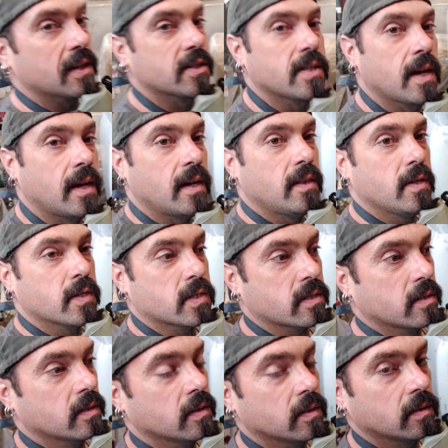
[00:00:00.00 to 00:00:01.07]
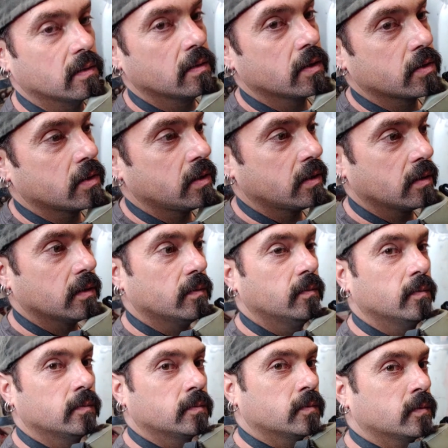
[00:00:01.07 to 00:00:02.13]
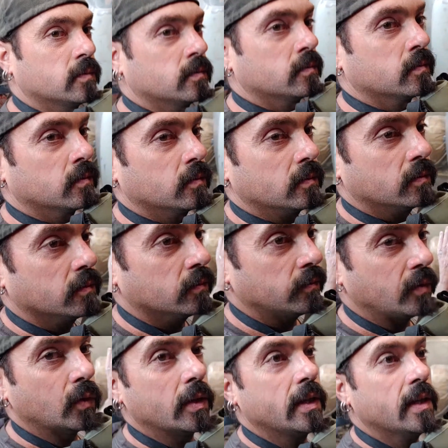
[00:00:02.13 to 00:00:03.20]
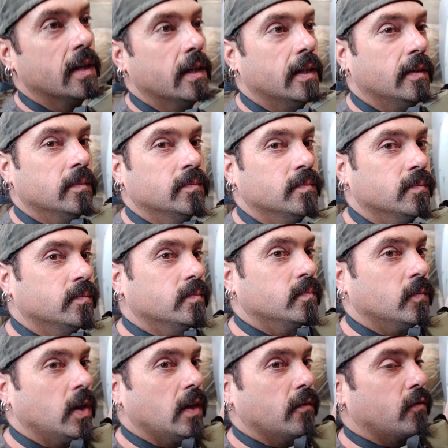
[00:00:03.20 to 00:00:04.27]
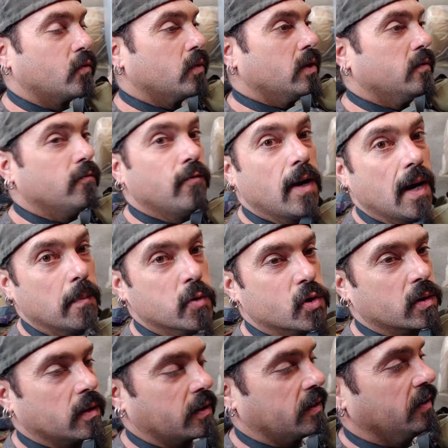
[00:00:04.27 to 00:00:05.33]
side of this here 49 F3 farm truck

What needs to be done: With the images omitted, repeat all the data word for word.

Solution for this exercise:
[00:00:00.00 to 00:00:01.07]
[00:00:01.07 to 00:00:02.13]
[00:00:02.13 to 00:00:03.20]
[00:00:03.20 to 00:00:04.27]
[00:00:04.27 to 00:00:05.33]
side of this here 49 F3 farm truck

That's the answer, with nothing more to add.